Israel’s state attorney said it had “clear, direct and solid proof that no offense was committed” by the police, without elaborating or offering evidence. Although Jerusalem’s Old City alleys bristle with security cameras, police maintained that there was no security footage of the alleged attack.

“An investigation revealed that the incident took place in a ‘blind spot’ (of the Old City) that is not covered by any security cameras,” the statement said. There also was no body camera footage.

Ahmad Tibi, a prominent Arab lawmaker in the Israeli parliament, decried the investigation as a whitewash and demanded an independent probe.

“This is a department that we do not trust. Its result was known well in advance,” Tibi told The Associated Press. “The police story is not only unconvincing, but their refusal to publish any video of the incident confirms our suspicions … that Mohammed was killed in cold blood.”

Israeli authorities said their investigation involved speaking with the involved officers, consulting witnesses and performing forensic examinations.

The Department of Investigations of Police Misconduct, which handles brutality complaints, has faced criticism in the past for failing to thoroughly investigate allegations.

An Israeli state comptroller’s report from 2017 said the department closed the majority of cases under consideration at a “preliminary stage” of investigation, in part over concerns that officers may hesitate to use force when necessary.

In 2015, 66% of the cases brought to the department were closed without questioning the officers involved, the report said.
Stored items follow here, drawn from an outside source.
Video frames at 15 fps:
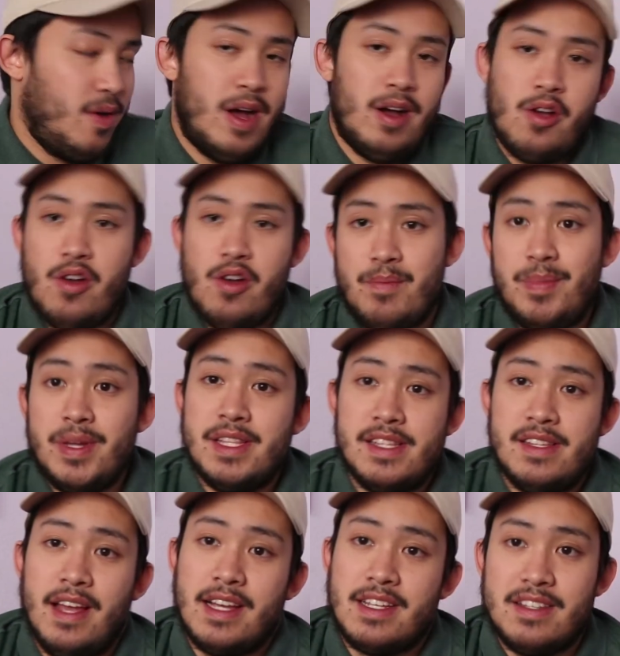I'll go ahead and put the
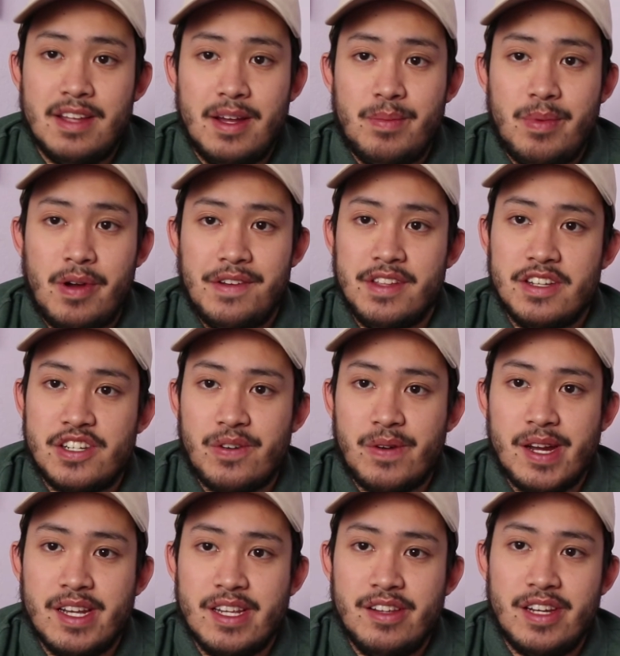text up on the
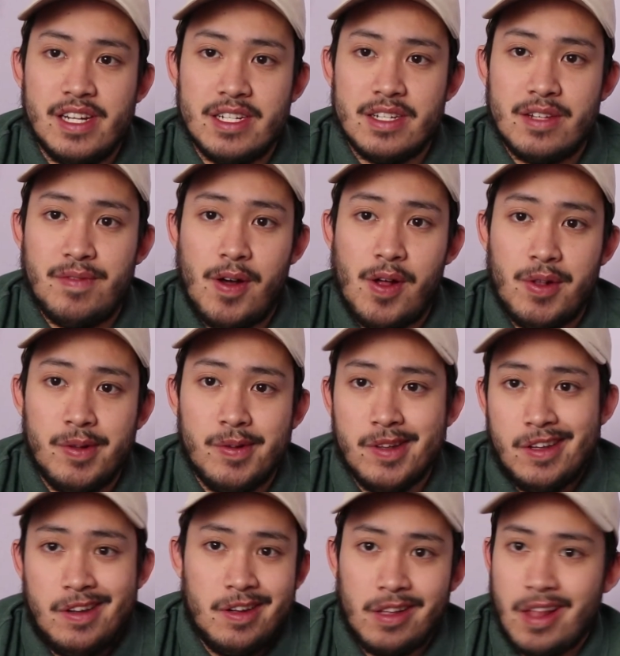screen and you can just follow
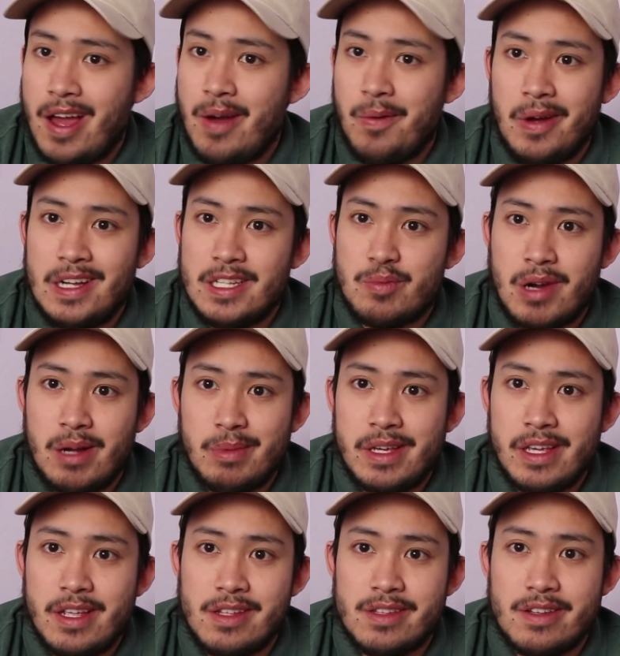along that way. It's
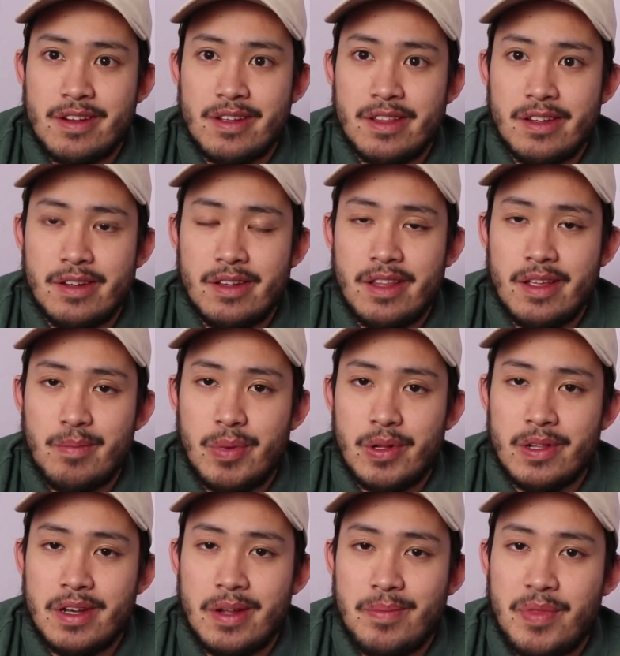probably easier than
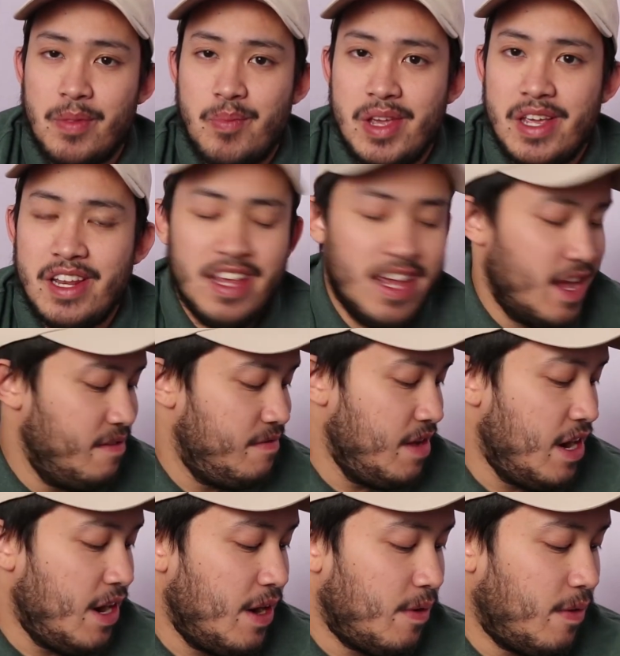pulling up the PDF,
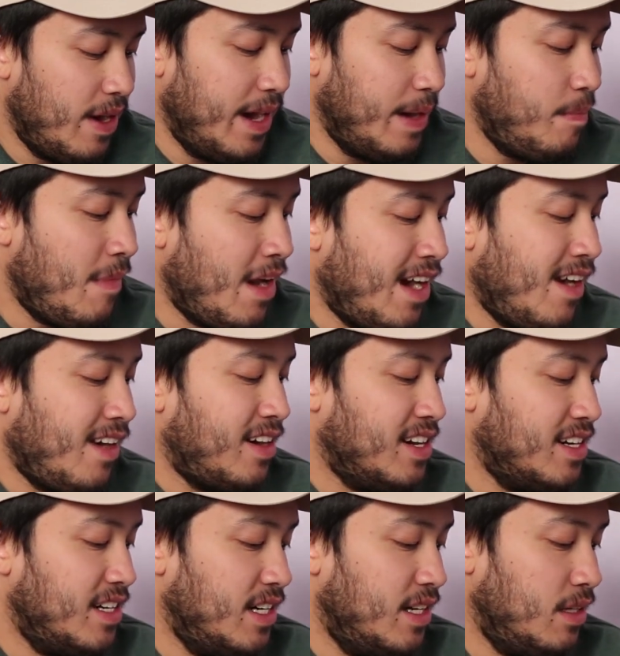right?
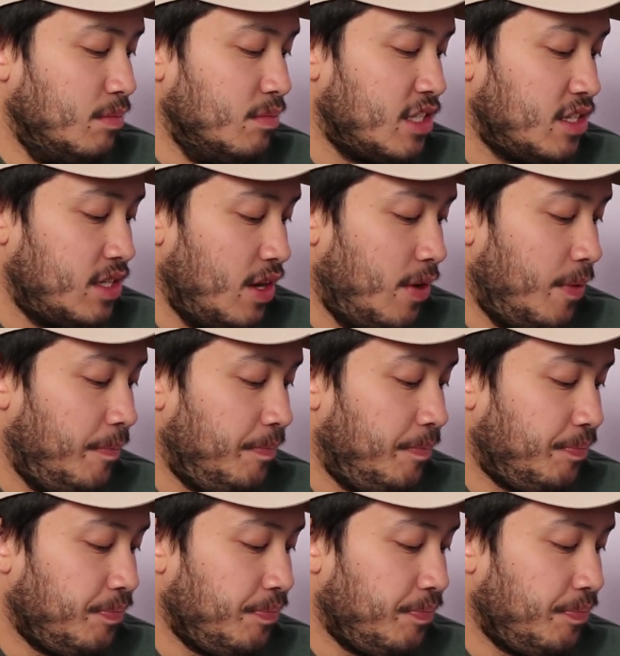So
Fewer than 200 cases were referred for disciplinary action out of the 6,320 cases opened that year.

“We are worried that closing files like this one will lead to more shooting, more killing and more loss of life,” said Jerusalem-based human rights lawyer Khaled Zabarqa.

The Al-Aqsa mosque compound has long been a flashpoint for Israeli-Palestinian tensions. Last week, an Israeli police raid on the mosque aimed at evicting Palestinian worshippers who had stockpiled firecrackers set off unrest in the contested capital of Jerusalem, the occupied West Bank and beyond.